Saturday, October 14, 2006

A letter to my mother

Dear Mom,

It's been nearly six years since we've spoken to each other. I suppose your passing away has something to do with that. You never believed in life after death anyway. However, my imagination has led me to feel your presence occasionally. You'd probably agree that it was just my imagination, but I know you'd be really pleased that I felt like you were here.

If you're angry with me about your final days, well, you should just put that behind you. I know you always said you wanted someone to end it for you before you ended up helpless and vulnerable in a nursing home. But you should have expected that my sister and I would have been selfish enough to want to keep you, to hold on to hope that you could return to even something close to who you really were.
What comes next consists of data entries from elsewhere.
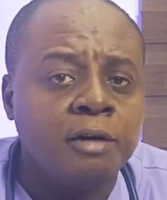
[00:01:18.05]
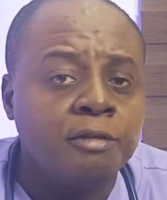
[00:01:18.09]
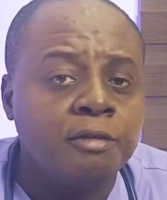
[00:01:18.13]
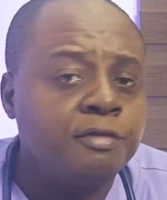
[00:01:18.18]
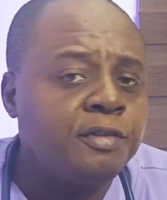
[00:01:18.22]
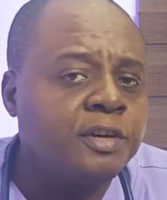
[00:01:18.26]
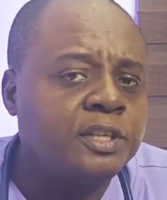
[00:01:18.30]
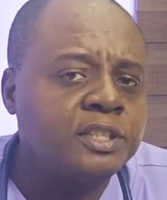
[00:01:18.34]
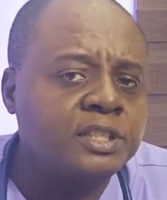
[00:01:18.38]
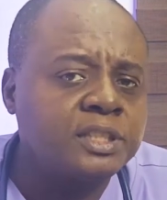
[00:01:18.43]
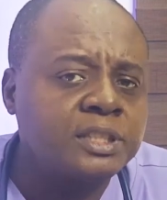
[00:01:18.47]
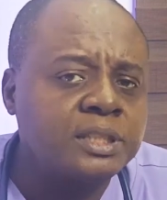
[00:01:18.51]

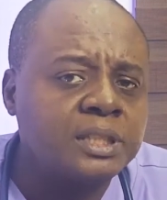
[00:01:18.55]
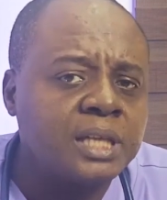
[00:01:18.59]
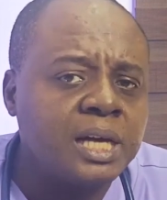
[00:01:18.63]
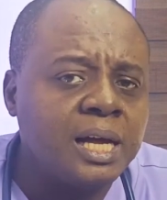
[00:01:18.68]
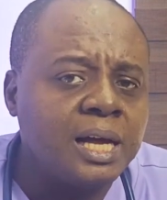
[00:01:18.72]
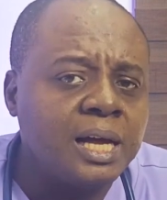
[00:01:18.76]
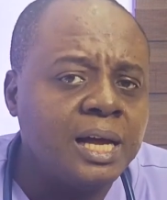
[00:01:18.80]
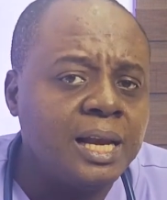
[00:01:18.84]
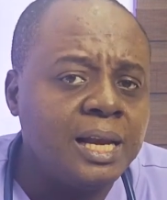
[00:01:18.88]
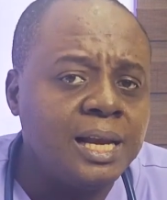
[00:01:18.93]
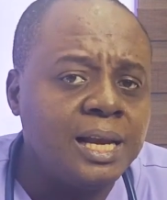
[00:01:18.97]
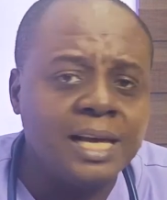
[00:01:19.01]
First,
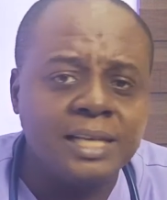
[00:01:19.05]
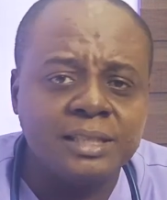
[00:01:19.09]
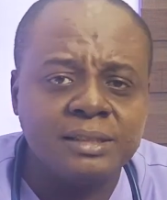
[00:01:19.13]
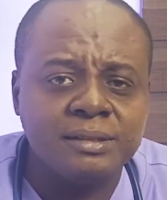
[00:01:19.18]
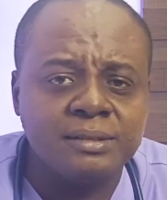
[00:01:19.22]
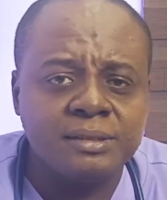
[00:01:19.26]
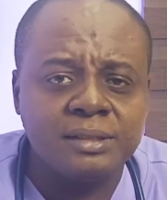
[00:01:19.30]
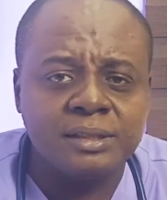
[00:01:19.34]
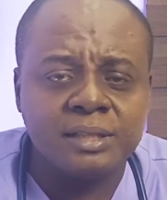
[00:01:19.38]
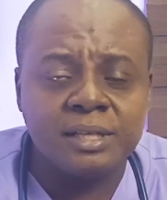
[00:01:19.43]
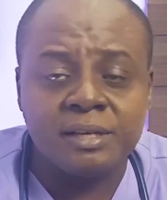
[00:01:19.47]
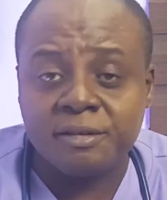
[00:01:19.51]

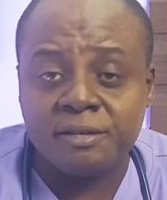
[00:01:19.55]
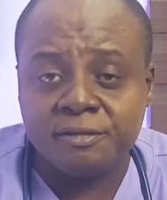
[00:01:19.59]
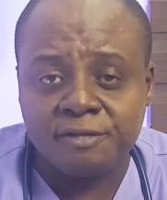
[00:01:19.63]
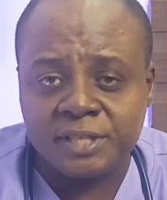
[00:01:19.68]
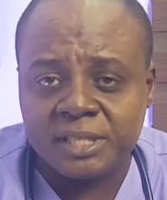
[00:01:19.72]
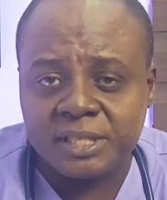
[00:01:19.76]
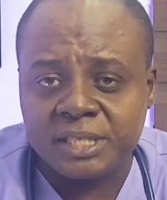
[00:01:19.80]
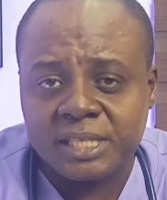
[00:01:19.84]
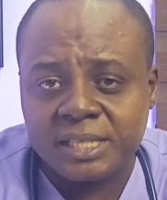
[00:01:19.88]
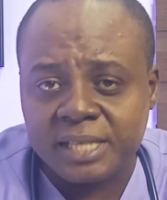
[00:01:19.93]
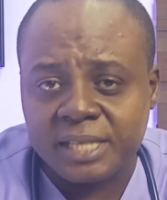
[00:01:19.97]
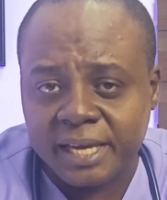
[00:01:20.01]
let's
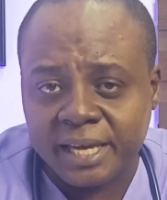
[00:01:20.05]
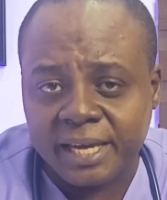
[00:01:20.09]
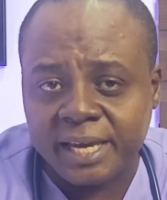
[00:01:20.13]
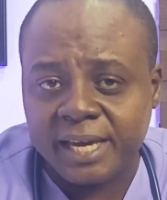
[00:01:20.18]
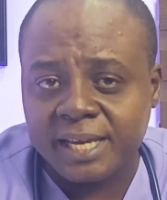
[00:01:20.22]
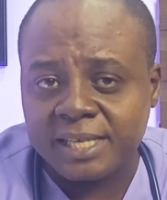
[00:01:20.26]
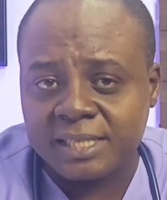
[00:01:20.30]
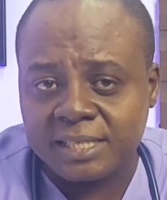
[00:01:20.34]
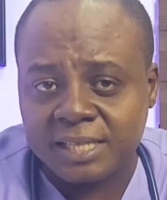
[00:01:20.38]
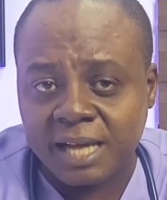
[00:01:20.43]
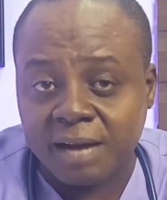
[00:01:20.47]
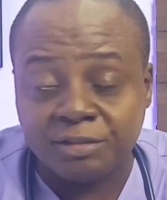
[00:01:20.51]
revisit a
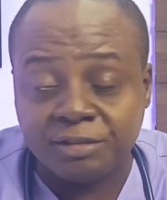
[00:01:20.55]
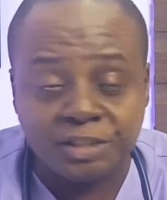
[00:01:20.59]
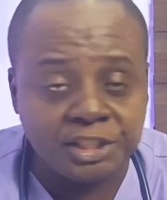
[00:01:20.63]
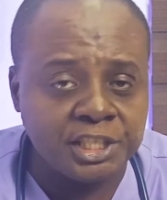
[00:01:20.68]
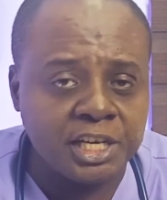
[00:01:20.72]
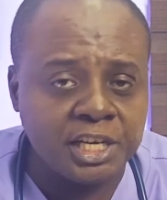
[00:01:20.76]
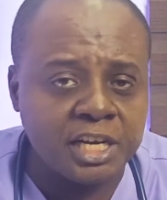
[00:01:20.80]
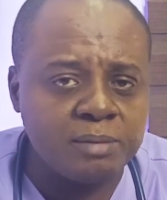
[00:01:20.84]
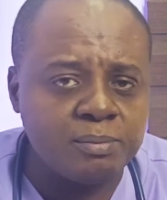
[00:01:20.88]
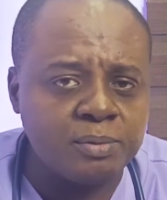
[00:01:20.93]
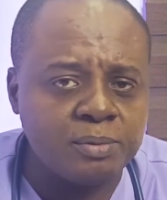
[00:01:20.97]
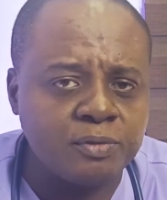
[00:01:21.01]
case I've
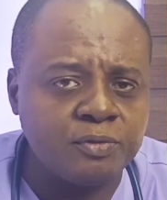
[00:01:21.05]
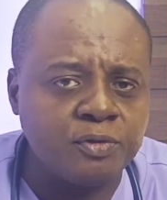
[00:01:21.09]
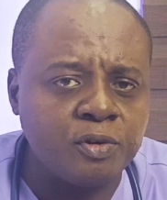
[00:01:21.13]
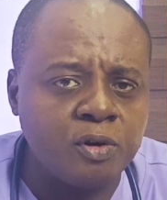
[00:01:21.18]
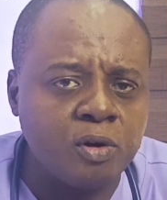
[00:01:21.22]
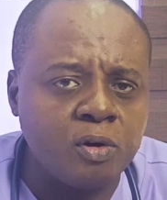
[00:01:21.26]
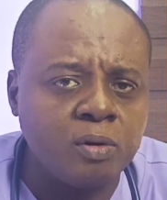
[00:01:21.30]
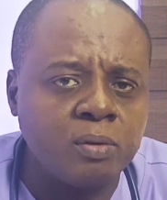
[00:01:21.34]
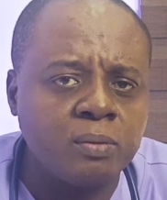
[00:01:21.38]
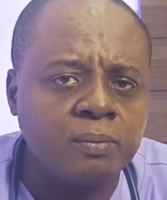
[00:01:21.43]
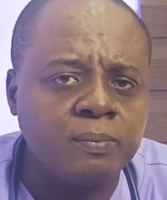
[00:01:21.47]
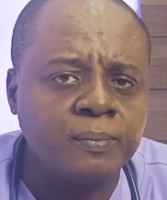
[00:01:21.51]
shared
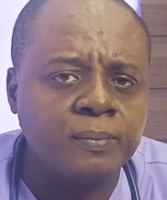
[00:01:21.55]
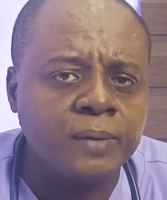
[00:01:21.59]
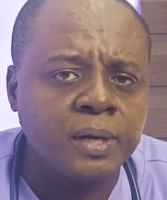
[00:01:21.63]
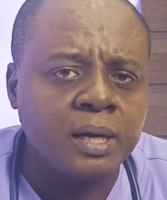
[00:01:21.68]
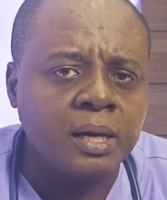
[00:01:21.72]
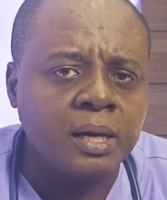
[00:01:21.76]
before.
Besides, what point is holding a grudge against us? It's only a matter of time before we join you in the afterlife, wherever you are, if there is indeed such a thing. And should that come to pass, we expect to have a beer with you and to celebrate being together again. (Is there beer where you are?)

So do you know what's been happening with your family since you've been gone? Do they give you some sort of peephole from the other world so you can keep tabs on us?

If so, then you know that you have a granddaughter. Yep, somehow or other, my husband's little swimmer found some old remaining egg in this old body. I had her just about 9 months after you passed away. People suggest that perhaps my daughter IS you.

Sometimes I think this might be true. She has many of your traits.

  • She has wavy brown hair and brown eyes.
  • She's a total ham! She loves to sing, tell jokes, get up on stage, and so on. Oh sure, people say "All kids like to do that." Not true. MY child likes to do it even more than other children, and guess what - MY child does it better.
  • She frequently has "Oh, piss on it!" moments. She doesn't have much patience with things that don't work, processes that fail, and so on. She'll probably parallel park just like you did - one chance and if the car doesn't slide in the first time, to hell with that, let's park somewhere else.
  • She's beautiful, just like you.
  • She's opinionated, just like you.
  • She's brilliant, just like you.
Sometimes we have stare-downs, to see who laughs first, just like you and I did. So far, I always win, but she's getting better. I don't recall ever winning that game with you!

Oh god, would you ever love her! And you know, she knows about you, too. She refers to you as "Grandma Joyce." She asks questions about what Grandma Joyce looks like, what Grandma Joyce did, and so on.

She knows the story about you & your brothers letting Pet Pig into the kitchen. I think I told her the skating story once, but she didn't understand it. She'll understand it in a few years. I'll tell her again.

She's in kindergarten now, Mom, and you would be amazed at this school. It's the school that both you and I should have gone to when we were children. However, the school didn't exist back then, and of course, it's in a completely different country than the one you & I grew up in.

At this school, children don't sit at desks. They get to move around, work on their projects collaboratively, sit in groups for storytime or for particular lessons. Nobody would snatch away a drawing away from a child the way some idiot teacher did to you, and nobody would disrespect or humiliate a child the way some of my teachers got off on doing when I was in grade school.

It's a school that genuinely respects and feeds curious little minds.

Anyway, all this is just to tell you that you have a wonderful, intelligent, humorous, beautiful, and engaging granddaughter now.

Do you also know that we moved to Calgary? I wish you could see it. Maybe you can. It's a booming city. It seems every day, some building we're used to seeing is torn down and a new one put into its place. They're not much for history here, unfortunately. But it does have sites that you'd find extremely interesting, such as the Glenbow Museum, Heritage Park, and other such places.

There are a lot of other changes in the family - lots of new babies, an engagement, houses being built, new jobs, and so on.

So, if you do have this peephole into the world, you probably know that your mother passed away in 2004. Ninety three years old is a respectable age. Nevertheless, she knew she was dying, and she didn't want to. And frankly, we didn't want her to either.

Perhaps she's there with you now. Tell her that I made a batch of no-bake chocolate cookies a few weeks ago. I didn't have instant oatmeal on hand, so I used slow-cook oatmeal. Tell her it didn't work. But I ate the cookies anyway.

Mom, I still get fleeting nanosecond notions that I should pick up the phone and call you because it seems like it's been awhile, and then, almost the same moment, I remember that I can't. Those are hard moments.

Mom, I love you, and I miss you every single day.